-- Opening Marker --

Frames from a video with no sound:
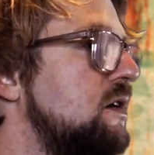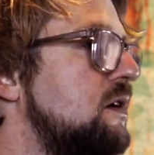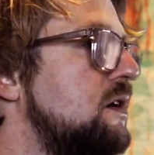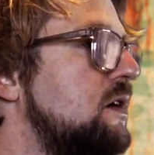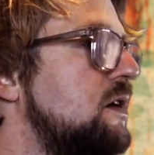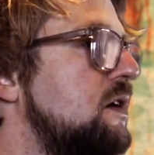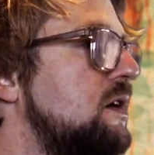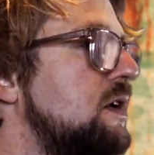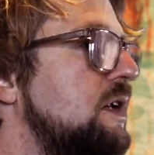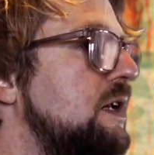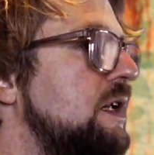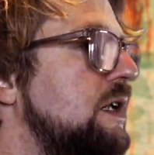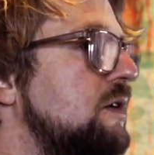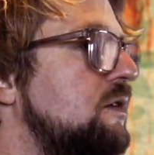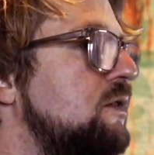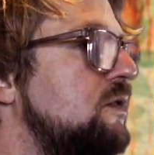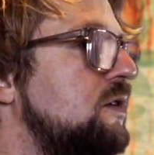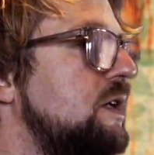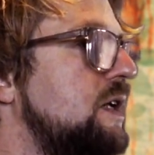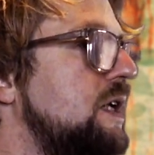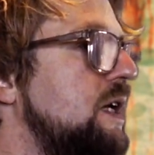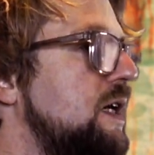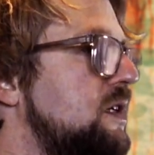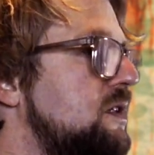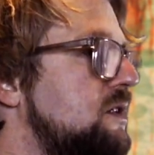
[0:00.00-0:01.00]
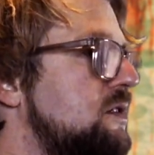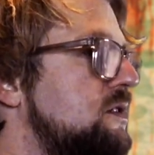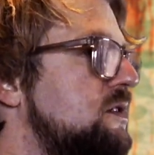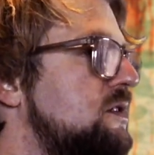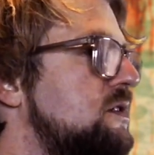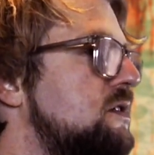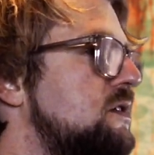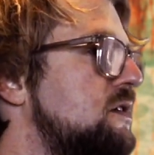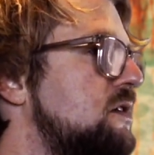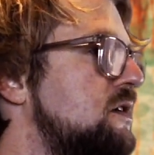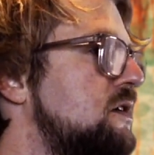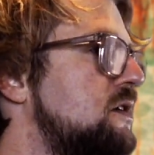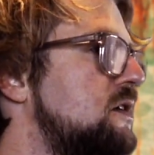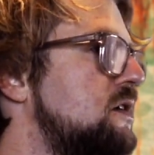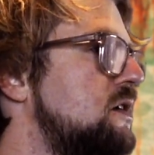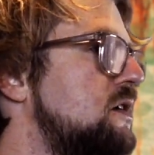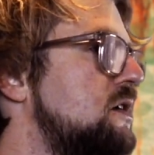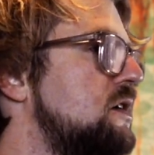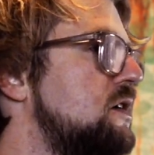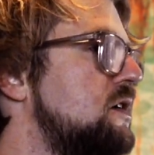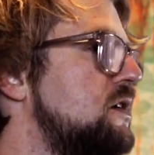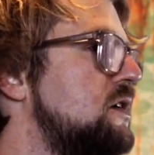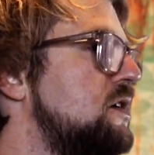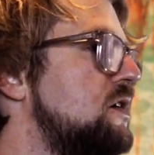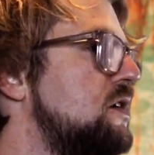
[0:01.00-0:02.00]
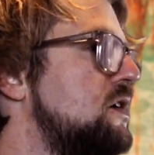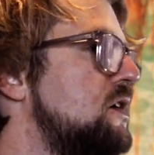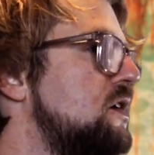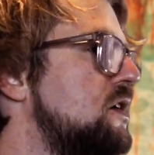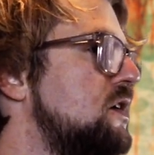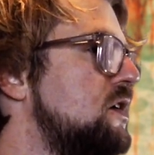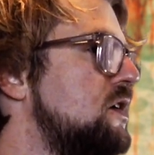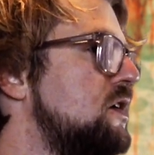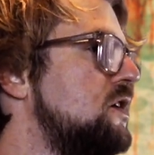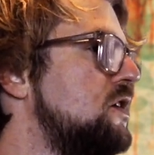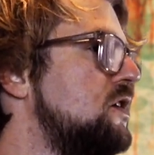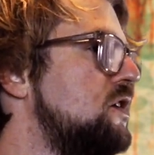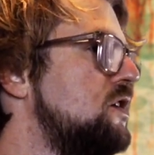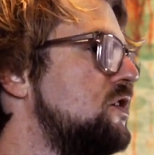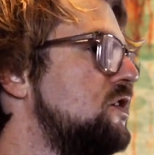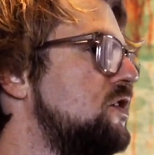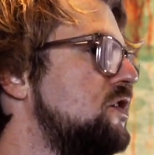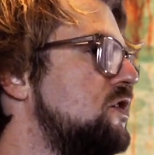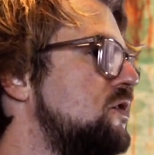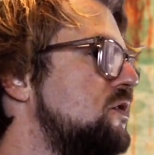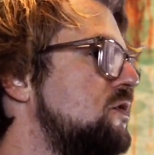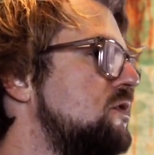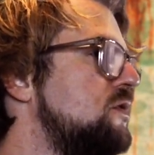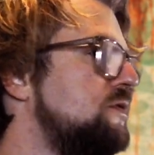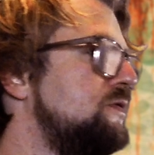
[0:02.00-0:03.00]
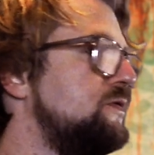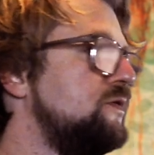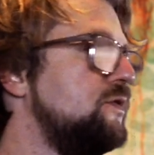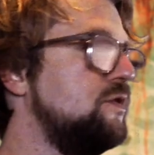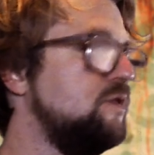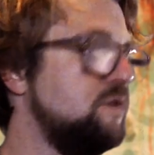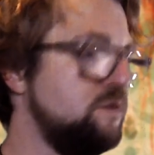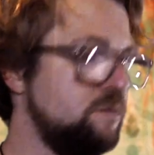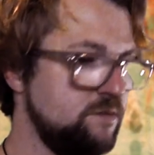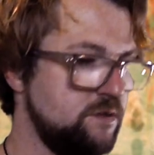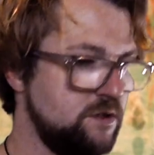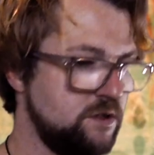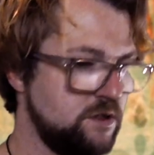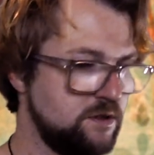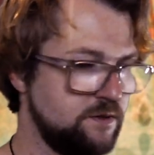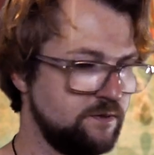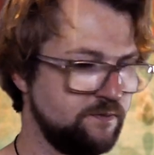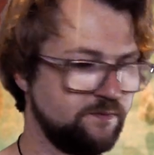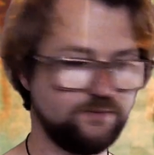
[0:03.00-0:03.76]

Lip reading: and a little less uniformed.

-- Closing Marker --

Task statement:
Omit the pictures; restate every entry word for word.

Response area:
Frames from a video with no sound:
[0:00.00-0:01.00]
[0:01.00-0:02.00]
[0:02.00-0:03.00]
[0:03.00-0:03.76]

Lip reading: and a little less uniformed.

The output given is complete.